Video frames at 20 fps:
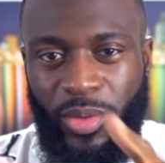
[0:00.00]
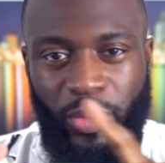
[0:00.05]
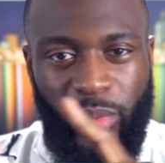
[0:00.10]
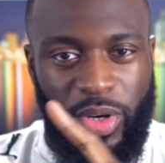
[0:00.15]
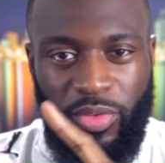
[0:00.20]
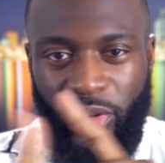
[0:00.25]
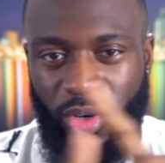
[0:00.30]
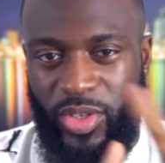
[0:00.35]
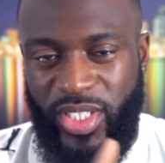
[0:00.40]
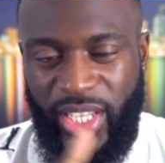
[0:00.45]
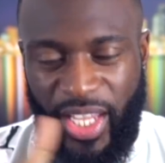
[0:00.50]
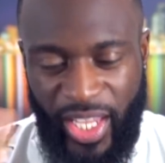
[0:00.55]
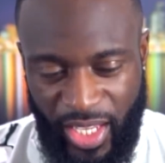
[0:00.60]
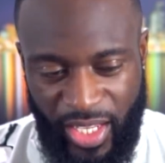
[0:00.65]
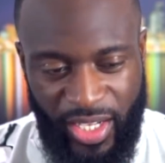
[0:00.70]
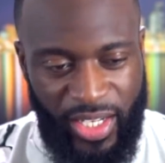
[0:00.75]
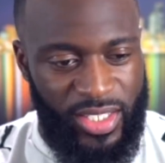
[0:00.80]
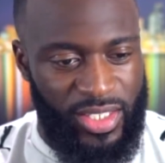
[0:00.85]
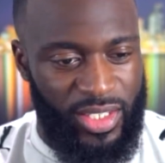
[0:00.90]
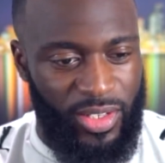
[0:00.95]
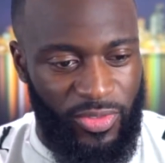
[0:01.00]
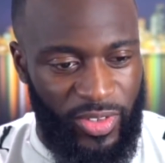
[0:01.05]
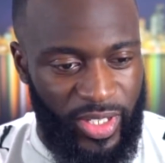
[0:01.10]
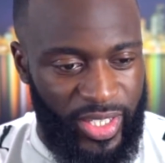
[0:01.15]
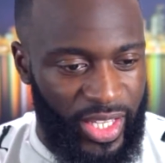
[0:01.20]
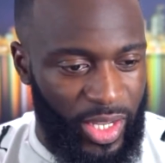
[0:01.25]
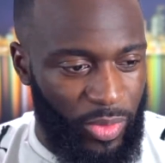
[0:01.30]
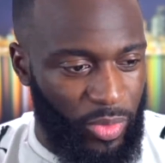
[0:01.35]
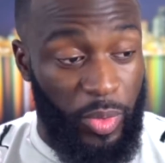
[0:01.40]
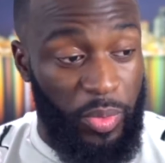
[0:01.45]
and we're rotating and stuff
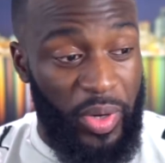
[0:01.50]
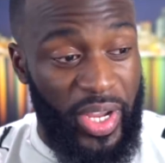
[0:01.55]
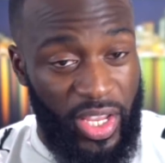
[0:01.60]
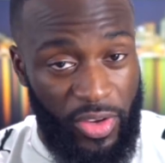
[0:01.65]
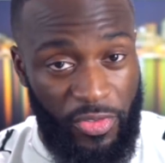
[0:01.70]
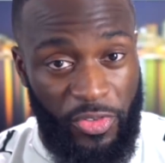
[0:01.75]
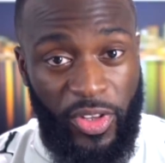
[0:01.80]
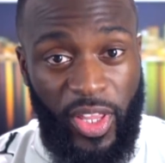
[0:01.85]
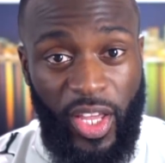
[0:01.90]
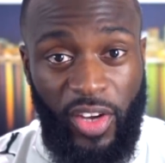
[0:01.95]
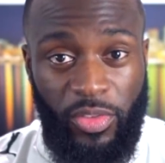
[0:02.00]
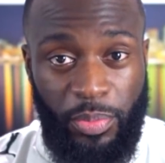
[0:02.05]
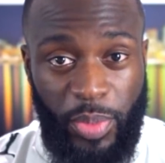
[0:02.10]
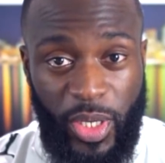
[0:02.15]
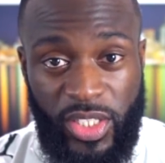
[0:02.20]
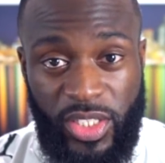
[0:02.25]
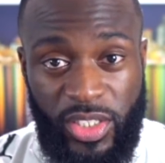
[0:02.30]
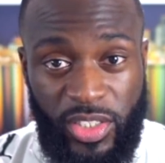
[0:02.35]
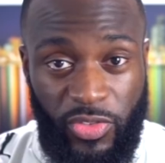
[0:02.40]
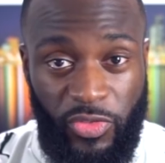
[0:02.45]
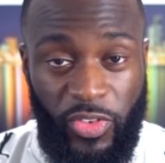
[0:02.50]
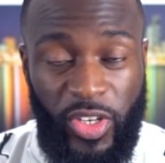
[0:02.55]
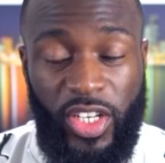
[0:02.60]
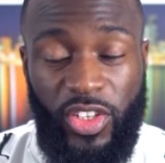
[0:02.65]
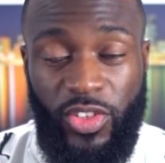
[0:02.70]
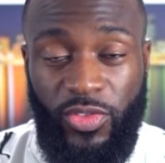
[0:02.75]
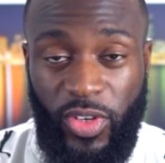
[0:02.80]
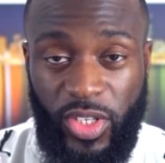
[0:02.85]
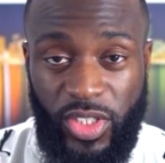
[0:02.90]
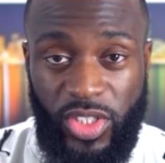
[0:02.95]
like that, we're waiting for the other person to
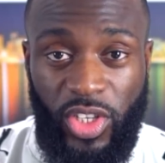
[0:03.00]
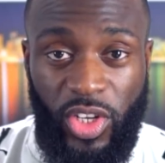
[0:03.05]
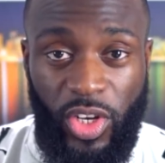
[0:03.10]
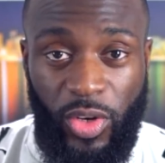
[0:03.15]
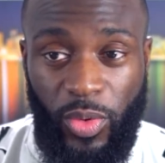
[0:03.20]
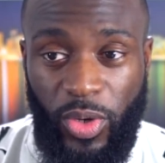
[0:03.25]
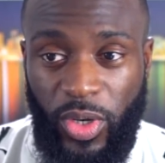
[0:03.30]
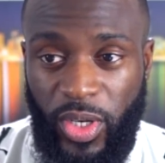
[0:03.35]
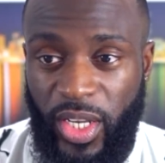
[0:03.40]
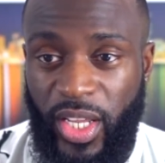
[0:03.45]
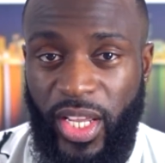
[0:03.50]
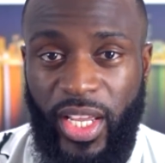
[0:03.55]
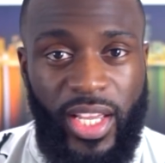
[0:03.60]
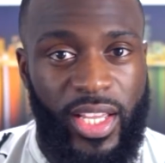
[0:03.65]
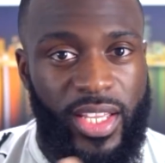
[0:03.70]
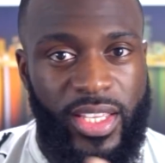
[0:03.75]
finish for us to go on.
━━━
■ Your objective
Your answer must be an exact repeat of the records above, with no pictures in it.

■ Output
Video frames at 20 fps:
[0:00.00]
[0:00.05]
[0:00.10]
[0:00.15]
[0:00.20]
[0:00.25]
[0:00.30]
[0:00.35]
[0:00.40]
[0:00.45]
[0:00.50]
[0:00.55]
[0:00.60]
[0:00.65]
[0:00.70]
[0:00.75]
[0:00.80]
[0:00.85]
[0:00.90]
[0:00.95]
[0:01.00]
[0:01.05]
[0:01.10]
[0:01.15]
[0:01.20]
[0:01.25]
[0:01.30]
[0:01.35]
[0:01.40]
[0:01.45]
and we're rotating and stuff
[0:01.50]
[0:01.55]
[0:01.60]
[0:01.65]
[0:01.70]
[0:01.75]
[0:01.80]
[0:01.85]
[0:01.90]
[0:01.95]
[0:02.00]
[0:02.05]
[0:02.10]
[0:02.15]
[0:02.20]
[0:02.25]
[0:02.30]
[0:02.35]
[0:02.40]
[0:02.45]
[0:02.50]
[0:02.55]
[0:02.60]
[0:02.65]
[0:02.70]
[0:02.75]
[0:02.80]
[0:02.85]
[0:02.90]
[0:02.95]
like that, we're waiting for the other person to
[0:03.00]
[0:03.05]
[0:03.10]
[0:03.15]
[0:03.20]
[0:03.25]
[0:03.30]
[0:03.35]
[0:03.40]
[0:03.45]
[0:03.50]
[0:03.55]
[0:03.60]
[0:03.65]
[0:03.70]
[0:03.75]
finish for us to go on.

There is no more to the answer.